Haley declined to directly answer if New Hampshire is a must-win, telling NBC’s Emma Barnett that she needs “to get stronger” in the Granite State. Haley hit the campaign trail Tuesday with GOP Gov. Chris Sununu and held a town hall in Bretton Woods, Barnett and NBC’s Greg Hyatt report.  

 Trump held his own campaign event in Atkinson, where entrepreneur Vivek Ramaswamy joined him onstage after endorsing the former president (and the crowd cheered “Veep” as Ramaswamy ended his remarks), per NBC’s Katherine Koretski.  

DeSantis did travel to New Hampshire later on Tuesday after first campaigning in South Carolina. His only public event in the Granite State was canceled due to the bad weather, per NBC’s Alec Hernández, but DeSantis did participate in a CNN town hall from New Hampshire. 

In other campaign news … 

Not debatable: ABC News canceled its New Hampshire primary debate originally scheduled for Thursday after DeSantis was the only candidate to commit to participating. Haley had said she would participate if Trump also agreed to do so. 

Under pressure: Haley’s donors are pressuring her to defeat Trump in New Hampshire, or at least be very competitive, CNBC’s Brian Schwartz reports.

Trump trial: Trump traveled to New York before heading up to New Hampshire to attend jury selection for his defamation damages trial involving writer E. Jean Carroll, per NBC’s Adam Reiss and Dareh Gregorian. Trump was found liable last year for sexually abusing Carroll. 

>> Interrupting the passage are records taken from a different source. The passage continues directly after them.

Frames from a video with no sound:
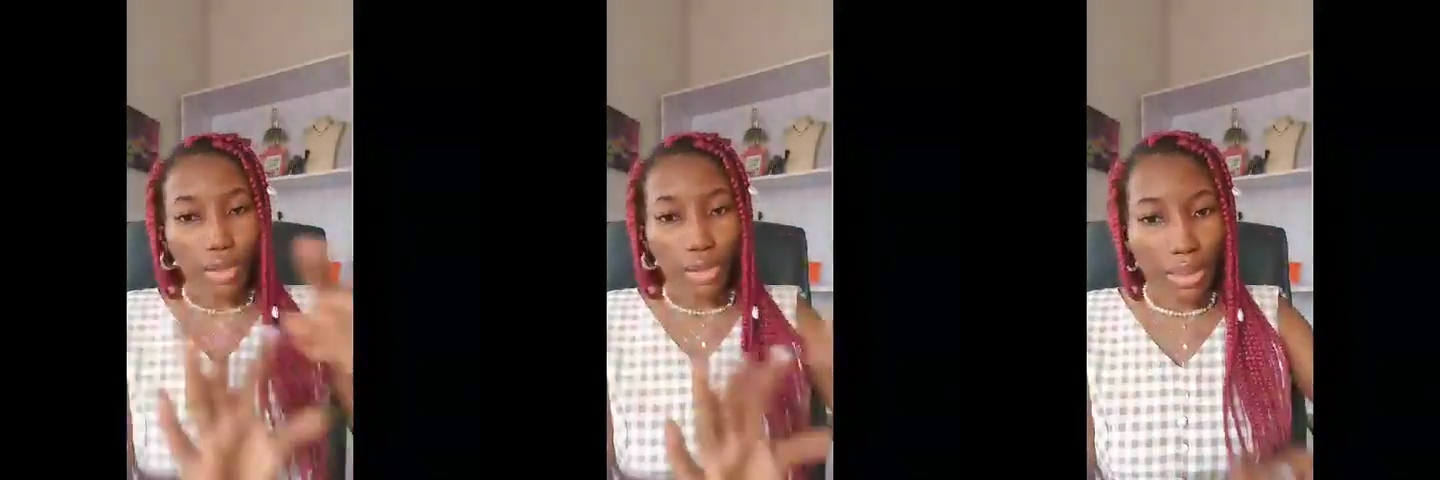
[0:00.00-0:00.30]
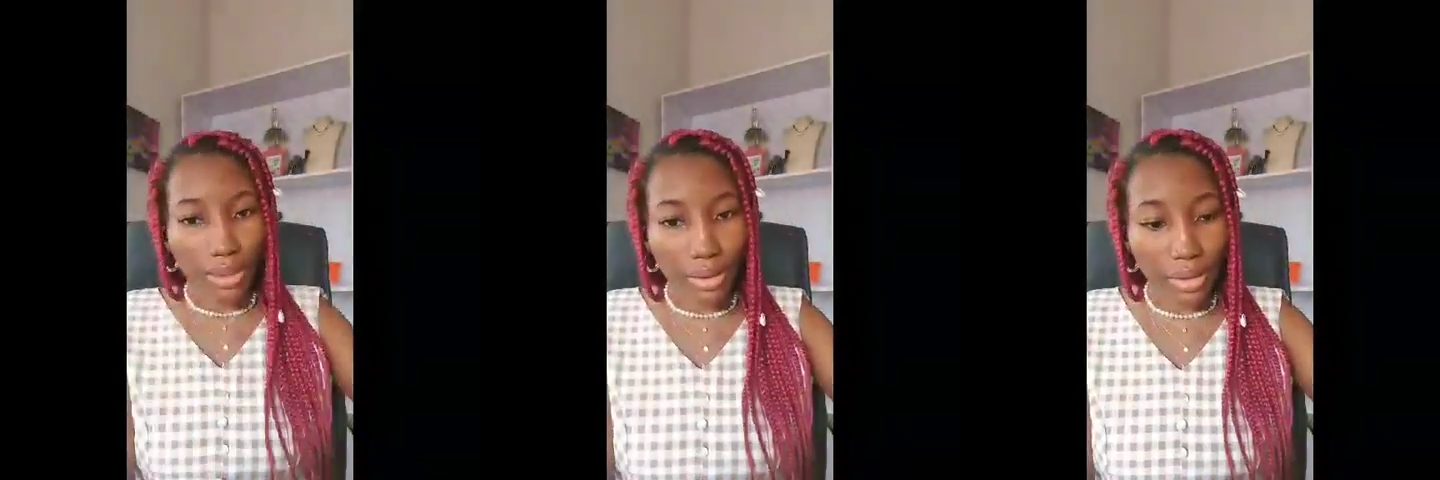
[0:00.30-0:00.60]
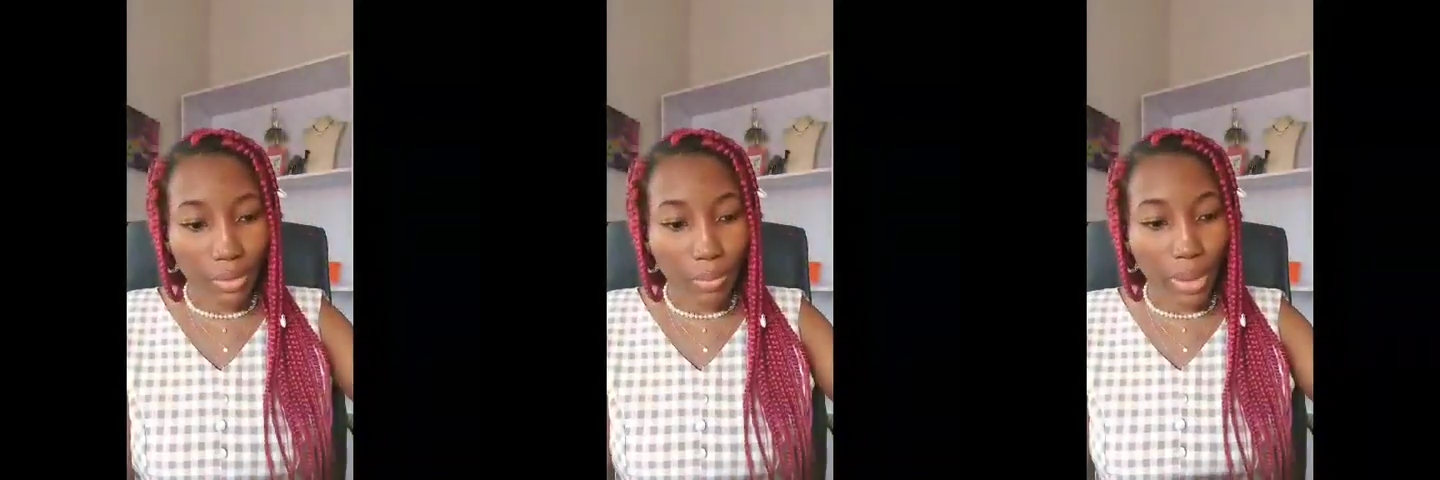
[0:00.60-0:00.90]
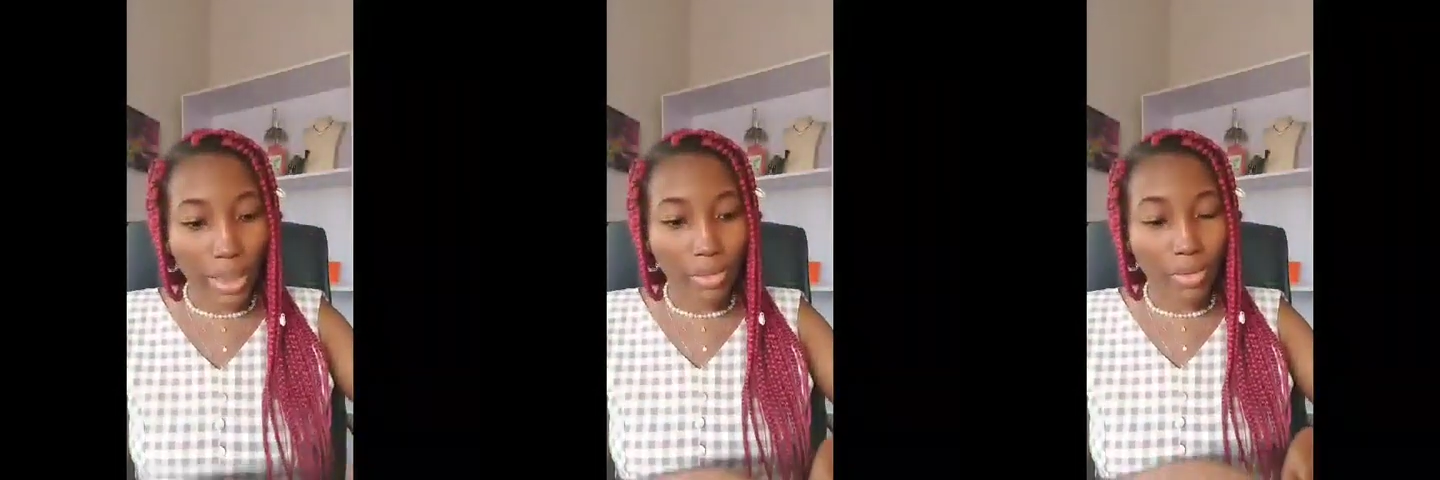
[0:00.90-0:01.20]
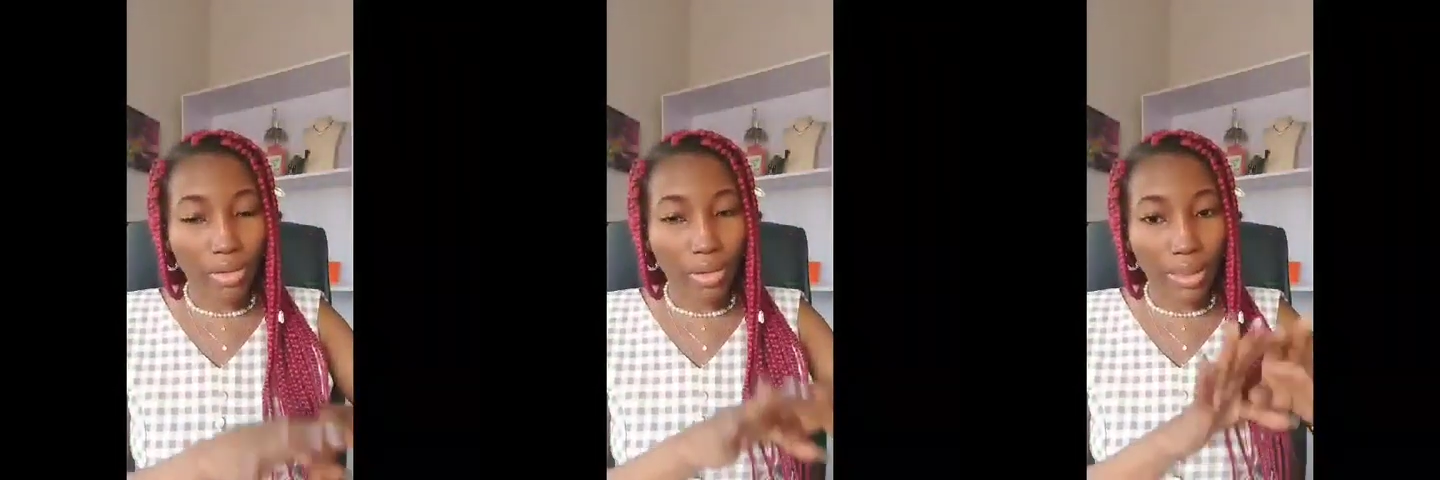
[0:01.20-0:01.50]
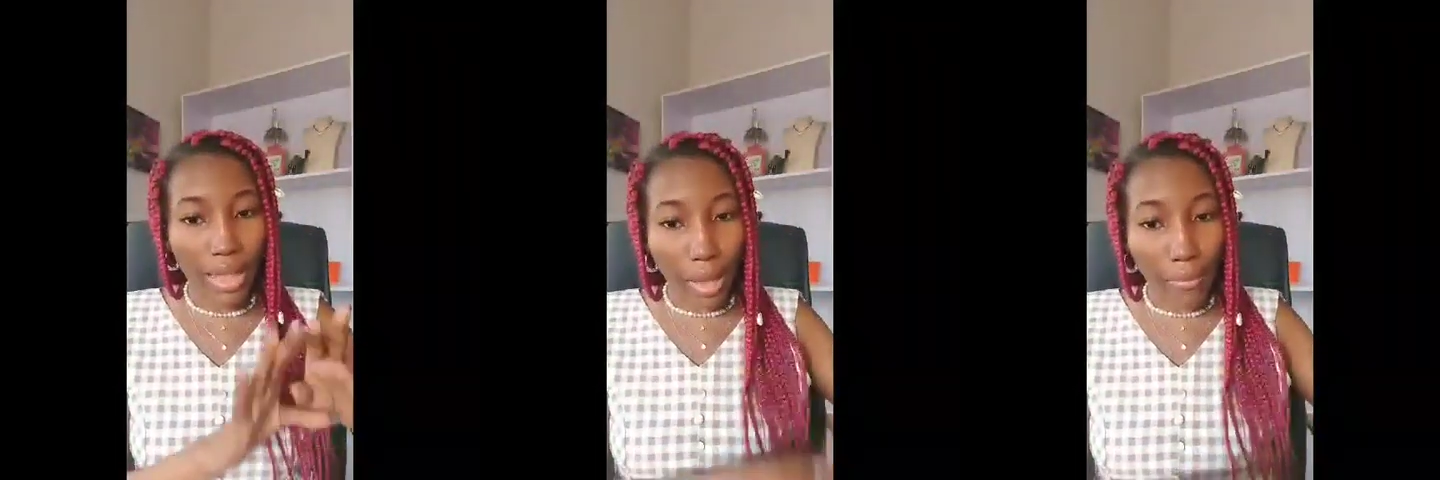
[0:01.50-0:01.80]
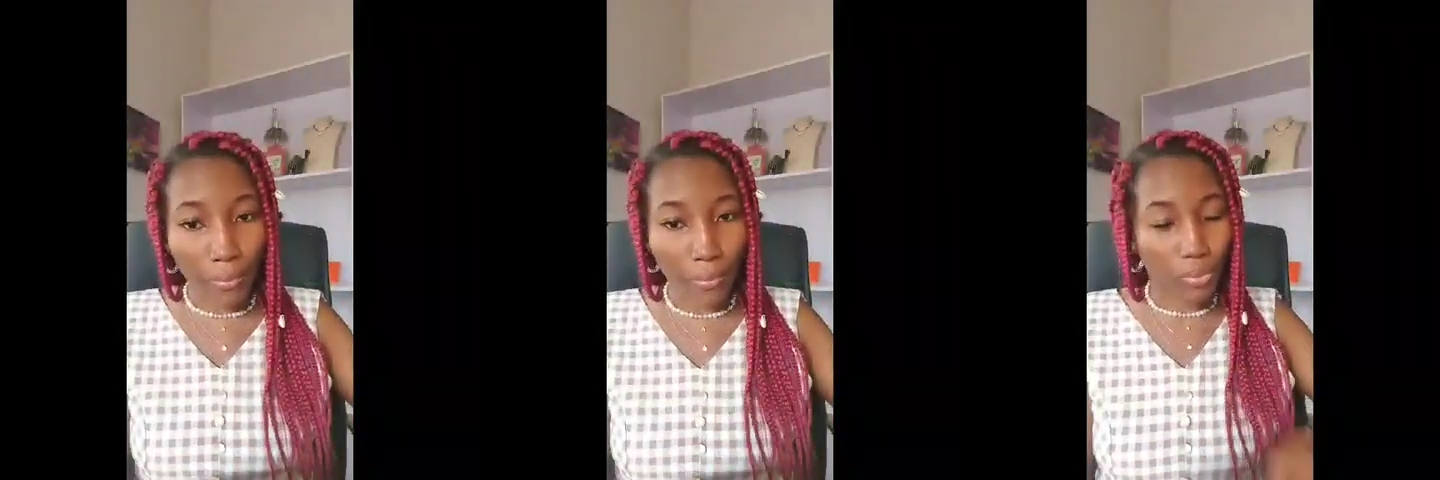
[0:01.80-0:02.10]
Then the plain
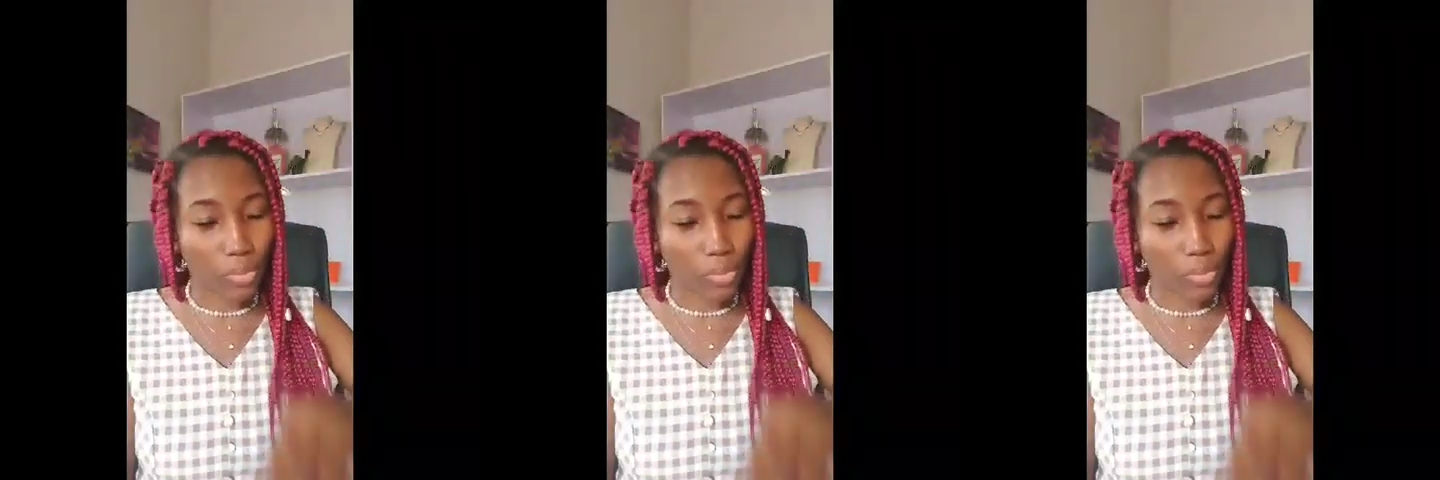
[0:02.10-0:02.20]
yam,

Asa, out: After a poor showing in the Iowa caucuses, former Arkansas Gov. Asa Hutchinson announced Tuesday that he is ending his presidential bid, per NBC’s Jillian Frankel. 

Party time: The New York Times reports that Robert F. Kennedy, Jr.’s effort to get onto the ballot as an independent has led him to try to create his own political party in a handful of states.  

Ballot challenges: Multiple transgender candidates in Ohio are facing challenges to their efforts to qualify for the ballot after they did not use their former names on their petitions. 

Two paths forward: NBC’s Allan Smith shares the story of two state Republican parties — in Michigan and Pennsylvania — and how their paths diverged after losses in the 2022 midterms.

Remaking the GOP: NBC’s Chuck Todd examines some of the most notable shifts in Trump’s favoramong the GOP over the last eight years, including the share of Iowa’s caucusgoers who now say that Trump “shares their values” more than the other Republican presidential candidates. 

ICYMI: What ELSE is happening in the world:  

Speaker Mike Johnson is trying to keep his job while navigating the hard-right faction of his conference and crafting deals with Democrats ahead of a possible government shutdown, writes NBC’s Sahil Kapur. 

House Republicans have paused their effort to hold Hunter Biden in contempt amid revived discussions about the president’s son testifying before two committees, per NBC’s Rebecca Kaplan, Sarah Fitzpatrick, Tom Winter and Ryan Nobles. Meanwhile, federal prosecutors made clear Tuesday that they oppose Hunter Biden’s effort to dismiss his federal gun charges.  

Federal prosecutors are pursuing a five-year jail sentence for the IRS contractor who leaked Trump’s tax records.